What the task requires:
Give the lines below again exactly, starting with the line that holds "[00:00:00.82]" and going on through the line that holds "[00:00:02.00 to 00:00:03.00]".

Stored dataset items
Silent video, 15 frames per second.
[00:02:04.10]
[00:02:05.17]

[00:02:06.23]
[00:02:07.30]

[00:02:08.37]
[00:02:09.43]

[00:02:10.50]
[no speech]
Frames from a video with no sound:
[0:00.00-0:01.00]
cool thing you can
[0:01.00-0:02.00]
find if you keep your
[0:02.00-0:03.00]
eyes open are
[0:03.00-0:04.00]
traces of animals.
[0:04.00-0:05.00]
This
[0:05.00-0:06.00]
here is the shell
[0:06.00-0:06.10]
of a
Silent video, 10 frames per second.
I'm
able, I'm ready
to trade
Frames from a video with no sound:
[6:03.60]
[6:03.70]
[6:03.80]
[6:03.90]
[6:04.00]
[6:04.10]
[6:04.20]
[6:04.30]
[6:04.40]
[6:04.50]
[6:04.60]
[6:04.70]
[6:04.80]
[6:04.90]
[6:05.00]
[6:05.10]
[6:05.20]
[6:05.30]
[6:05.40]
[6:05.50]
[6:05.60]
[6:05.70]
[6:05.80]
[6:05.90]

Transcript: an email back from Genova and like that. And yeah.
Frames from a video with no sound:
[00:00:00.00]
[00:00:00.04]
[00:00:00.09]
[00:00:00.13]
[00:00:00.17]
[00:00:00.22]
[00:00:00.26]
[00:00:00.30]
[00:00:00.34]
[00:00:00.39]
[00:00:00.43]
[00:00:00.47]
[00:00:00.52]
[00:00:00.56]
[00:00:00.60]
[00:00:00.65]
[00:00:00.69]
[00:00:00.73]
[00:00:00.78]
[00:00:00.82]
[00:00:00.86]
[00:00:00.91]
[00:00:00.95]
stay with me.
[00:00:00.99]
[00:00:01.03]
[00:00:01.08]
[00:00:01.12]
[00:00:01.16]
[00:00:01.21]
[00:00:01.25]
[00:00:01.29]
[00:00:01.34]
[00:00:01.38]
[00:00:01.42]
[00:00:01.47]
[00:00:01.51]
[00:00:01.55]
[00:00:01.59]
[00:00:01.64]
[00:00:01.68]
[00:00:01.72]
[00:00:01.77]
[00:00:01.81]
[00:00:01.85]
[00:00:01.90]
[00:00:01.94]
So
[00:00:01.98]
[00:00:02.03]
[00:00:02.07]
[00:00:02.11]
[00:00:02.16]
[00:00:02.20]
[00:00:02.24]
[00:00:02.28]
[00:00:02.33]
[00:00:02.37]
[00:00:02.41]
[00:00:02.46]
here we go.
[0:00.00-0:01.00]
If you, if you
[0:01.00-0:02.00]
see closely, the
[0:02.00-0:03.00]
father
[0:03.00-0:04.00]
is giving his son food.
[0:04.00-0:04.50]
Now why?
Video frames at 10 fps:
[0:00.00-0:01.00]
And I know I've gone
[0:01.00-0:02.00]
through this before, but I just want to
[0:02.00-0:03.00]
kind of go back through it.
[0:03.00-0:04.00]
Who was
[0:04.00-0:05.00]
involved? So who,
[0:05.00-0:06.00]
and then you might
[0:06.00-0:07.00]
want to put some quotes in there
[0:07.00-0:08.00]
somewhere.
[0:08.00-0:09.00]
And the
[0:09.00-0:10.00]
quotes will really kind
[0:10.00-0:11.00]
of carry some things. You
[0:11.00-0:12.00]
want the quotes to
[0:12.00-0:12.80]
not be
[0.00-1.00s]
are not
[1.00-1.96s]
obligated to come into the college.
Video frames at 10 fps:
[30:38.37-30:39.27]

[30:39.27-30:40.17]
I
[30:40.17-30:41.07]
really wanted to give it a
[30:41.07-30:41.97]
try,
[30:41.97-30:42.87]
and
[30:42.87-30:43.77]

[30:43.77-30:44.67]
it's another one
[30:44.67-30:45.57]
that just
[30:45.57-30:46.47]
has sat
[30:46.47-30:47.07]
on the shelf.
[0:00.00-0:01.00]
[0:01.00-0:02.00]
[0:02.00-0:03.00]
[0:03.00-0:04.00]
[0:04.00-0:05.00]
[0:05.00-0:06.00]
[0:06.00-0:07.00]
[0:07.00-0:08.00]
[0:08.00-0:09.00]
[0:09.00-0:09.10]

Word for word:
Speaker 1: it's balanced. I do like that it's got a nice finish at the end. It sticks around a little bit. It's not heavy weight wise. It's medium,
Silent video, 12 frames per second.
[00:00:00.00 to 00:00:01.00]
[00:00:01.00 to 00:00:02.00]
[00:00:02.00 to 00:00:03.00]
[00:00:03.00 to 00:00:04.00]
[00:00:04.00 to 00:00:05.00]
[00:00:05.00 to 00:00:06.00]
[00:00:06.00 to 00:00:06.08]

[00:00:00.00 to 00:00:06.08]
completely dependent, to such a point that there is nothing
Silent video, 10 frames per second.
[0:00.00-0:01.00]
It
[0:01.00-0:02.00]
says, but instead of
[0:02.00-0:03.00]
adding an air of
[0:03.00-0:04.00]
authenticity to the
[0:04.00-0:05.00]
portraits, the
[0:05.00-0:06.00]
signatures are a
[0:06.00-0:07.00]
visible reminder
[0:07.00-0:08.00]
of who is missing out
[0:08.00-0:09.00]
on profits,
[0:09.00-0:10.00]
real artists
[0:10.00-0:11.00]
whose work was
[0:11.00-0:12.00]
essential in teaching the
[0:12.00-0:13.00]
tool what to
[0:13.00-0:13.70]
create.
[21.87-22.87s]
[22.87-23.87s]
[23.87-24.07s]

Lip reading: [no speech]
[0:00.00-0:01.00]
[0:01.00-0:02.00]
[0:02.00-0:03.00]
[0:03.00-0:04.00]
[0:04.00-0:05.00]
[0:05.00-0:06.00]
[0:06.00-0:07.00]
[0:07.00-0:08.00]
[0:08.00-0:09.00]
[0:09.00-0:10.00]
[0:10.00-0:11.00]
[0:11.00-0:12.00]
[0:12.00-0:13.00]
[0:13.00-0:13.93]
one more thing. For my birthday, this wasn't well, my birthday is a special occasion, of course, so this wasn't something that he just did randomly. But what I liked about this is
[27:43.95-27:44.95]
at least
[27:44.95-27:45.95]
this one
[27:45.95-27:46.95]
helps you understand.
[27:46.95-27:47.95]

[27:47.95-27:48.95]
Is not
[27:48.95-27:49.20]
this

Response:
[00:00:00.82]
[00:00:00.86]
[00:00:00.91]
[00:00:00.95]
stay with me.
[00:00:00.99]
[00:00:01.03]
[00:00:01.08]
[00:00:01.12]
[00:00:01.16]
[00:00:01.21]
[00:00:01.25]
[00:00:01.29]
[00:00:01.34]
[00:00:01.38]
[00:00:01.42]
[00:00:01.47]
[00:00:01.51]
[00:00:01.55]
[00:00:01.59]
[00:00:01.64]
[00:00:01.68]
[00:00:01.72]
[00:00:01.77]
[00:00:01.81]
[00:00:01.85]
[00:00:01.90]
[00:00:01.94]
So
[00:00:01.98]
[00:00:02.03]
[00:00:02.07]
[00:00:02.11]
[00:00:02.16]
[00:00:02.20]
[00:00:02.24]
[00:00:02.28]
[00:00:02.33]
[00:00:02.37]
[00:00:02.41]
[00:00:02.46]
here we go.
[0:00.00-0:01.00]
If you, if you
[0:01.00-0:02.00]
see closely, the
[0:02.00-0:03.00]
father
[0:03.00-0:04.00]
is giving his son food.
[0:04.00-0:04.50]
Now why?
Video frames at 10 fps:
[0:00.00-0:01.00]
And I know I've gone
[0:01.00-0:02.00]
through this before, but I just want to
[0:02.00-0:03.00]
kind of go back through it.
[0:03.00-0:04.00]
Who was
[0:04.00-0:05.00]
involved? So who,
[0:05.00-0:06.00]
and then you might
[0:06.00-0:07.00]
want to put some quotes in there
[0:07.00-0:08.00]
somewhere.
[0:08.00-0:09.00]
And the
[0:09.00-0:10.00]
quotes will really kind
[0:10.00-0:11.00]
of carry some things. You
[0:11.00-0:12.00]
want the quotes to
[0:12.00-0:12.80]
not be
[0.00-1.00s]
are not
[1.00-1.96s]
obligated to come into the college.
Video frames at 10 fps:
[30:38.37-30:39.27]

[30:39.27-30:40.17]
I
[30:40.17-30:41.07]
really wanted to give it a
[30:41.07-30:41.97]
try,
[30:41.97-30:42.87]
and
[30:42.87-30:43.77]

[30:43.77-30:44.67]
it's another one
[30:44.67-30:45.57]
that just
[30:45.57-30:46.47]
has sat
[30:46.47-30:47.07]
on the shelf.
[0:00.00-0:01.00]
[0:01.00-0:02.00]
[0:02.00-0:03.00]
[0:03.00-0:04.00]
[0:04.00-0:05.00]
[0:05.00-0:06.00]
[0:06.00-0:07.00]
[0:07.00-0:08.00]
[0:08.00-0:09.00]
[0:09.00-0:09.10]

Word for word:
Speaker 1: it's balanced. I do like that it's got a nice finish at the end. It sticks around a little bit. It's not heavy weight wise. It's medium,
Silent video, 12 frames per second.
[00:00:00.00 to 00:00:01.00]
[00:00:01.00 to 00:00:02.00]
[00:00:02.00 to 00:00:03.00]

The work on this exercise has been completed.